About a dozen people stood in front of a 20-foot-tall inflatable baby bottle outside of the State House on Friday to urge lawmakers to support a ban that they said will help parents make smarter and healthier decisions. About two dozen people then testified in committee in support of the ban.

“Plastics are not required to have labels, so it is very difficult for consumers to make informed purchasing decisions,” Urvashi Rangan, director of technical policy at Consumers Union, the publisher of Consumer Reports magazine, told the committee. “This law actually creates a safe haven so consumers don’t have to do such guess work.”

In earlier statements, LePage said he has yet to see enough science to support a BPA ban and that Maine should wait for the U.S. Food and Drug Administration to act. He also angered ban proponents by quipping in February that exposure to BPA would, at worst, cause some women to grow “little beards.”

But on Friday, the administration appeared to backtrack from its earlier opposition — at least somewhat.

Darryl Brown, commissioner of the Maine Department of Environmental Protection, testified neither for nor against the proposal although he did express concerns about the process that led up to the ban as well as using regulations to remove chemicals from consumer products.

“There are many other tools and options we can use as a regulatory agency and we frankly don’t wish to pursue sales prohibitions as a mechanism,” Brown told lawmakers. “We support scientific inquiries into the examination of safer alternatives … and we believe the marketplace is already moving towards safer alternatives” to BPA.

Brown told lawmakers that, although not speaking for LePage, he had sent the governor a copy of the department’s position and had not received any “adverse comments.”

Pressed by reporters for clarification on the governor’s stance, LePage’s office released the following statement Friday evening: “Governor LePage continues to believe, absent consensus science supporting product prohibitions, the BPA rule developed by the last administration should not go into effect.

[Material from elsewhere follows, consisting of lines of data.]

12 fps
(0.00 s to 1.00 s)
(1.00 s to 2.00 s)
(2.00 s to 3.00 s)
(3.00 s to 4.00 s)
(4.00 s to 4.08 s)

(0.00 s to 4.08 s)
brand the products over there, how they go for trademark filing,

Market forces are giving consumers the chance to make their own choices and that would have been the approach of the LePage administration.”

Several trade organizations representing manufacturers that had testified against the ban before the Board of Environmental Protection also testified neither for nor against the bill on Friday.

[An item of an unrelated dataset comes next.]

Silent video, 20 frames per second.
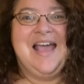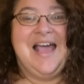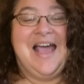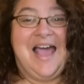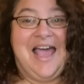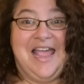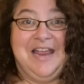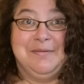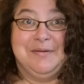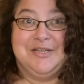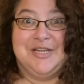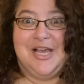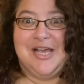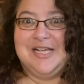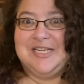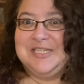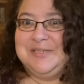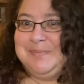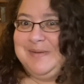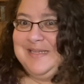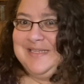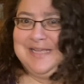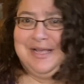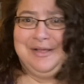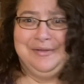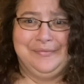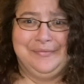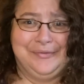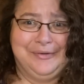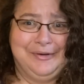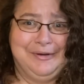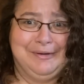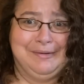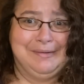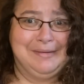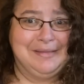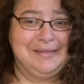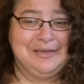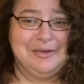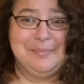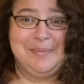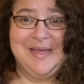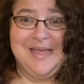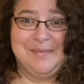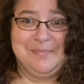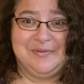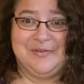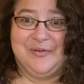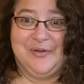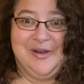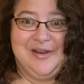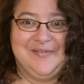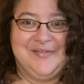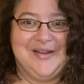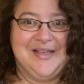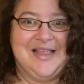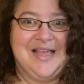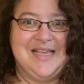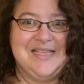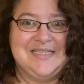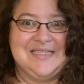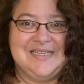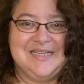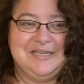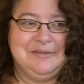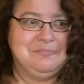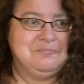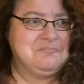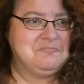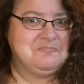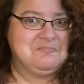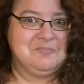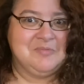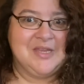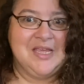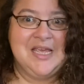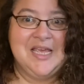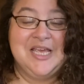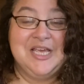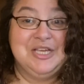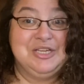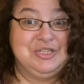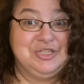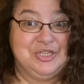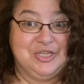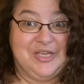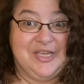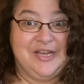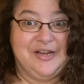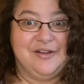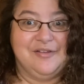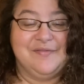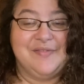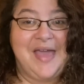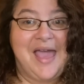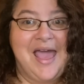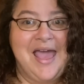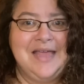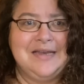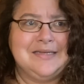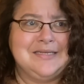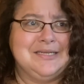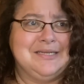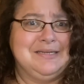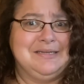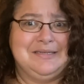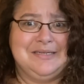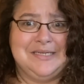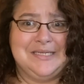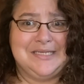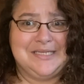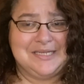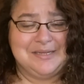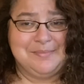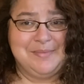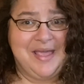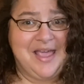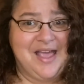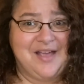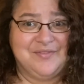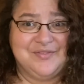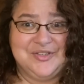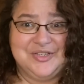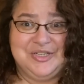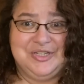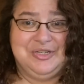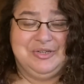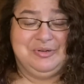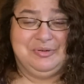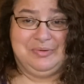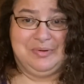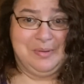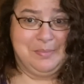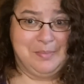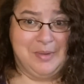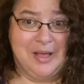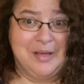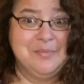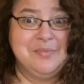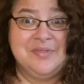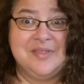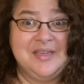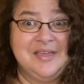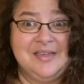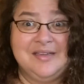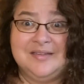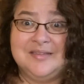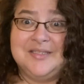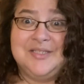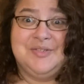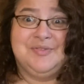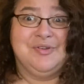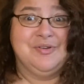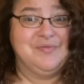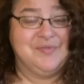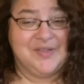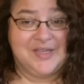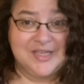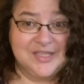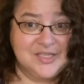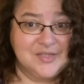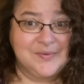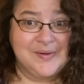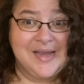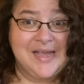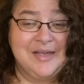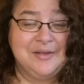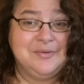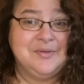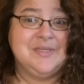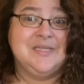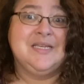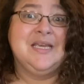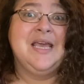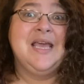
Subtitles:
I'd been talking to myself for a little bit before I realized it. Took care of that, did some afternoon mom things, drove the kids around,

Several lawmakers and other individuals involved in the debate attributed the shift away from outright opposition to a recognition that, given the recent public outcry and media attention, opposing a BPA ban wasn’t a smart political move.

“I believe there has probably been behind-the-scenes discussion about what is the right fight to pick,” said Duchesne, the Hudson lawmaker.

Still, BPA had its defenders on Friday.

Steven Hentges with the American Chemistry Council, an industry trade group, described BPA as one of the best-studied chemicals on the market.

“That science has been comprehensively reviewed by quite a few governmental bodies around the world in recent years … and there is indeed a consensus among those governmental bodies that BPA is not a risk to human health,” Hentges said.

Other testimony on Friday hinted at the coming fight over the law — known as the Kid-Safe Product Act — that established the process to ban BPA and other chemicals deemed to be a threat to public health. That law passed with unanimous support in the Senate and overwhelming support in the House in 2008.

The Environment and Natural Resources Committee will hold hearings next Tuesday on a bill, LD 1129, that would rewrite aspects of the law. The bill is sponsored by committee co-chairman Rep. James Hamper, R-Oxford.

Brown said the LePage administration believes the list of 1,700 chemicals slated for review needs to be narrowed and that the focus of the law should be on products marketed to and used by children. The law needs to be clearer and more predictable, Brown said.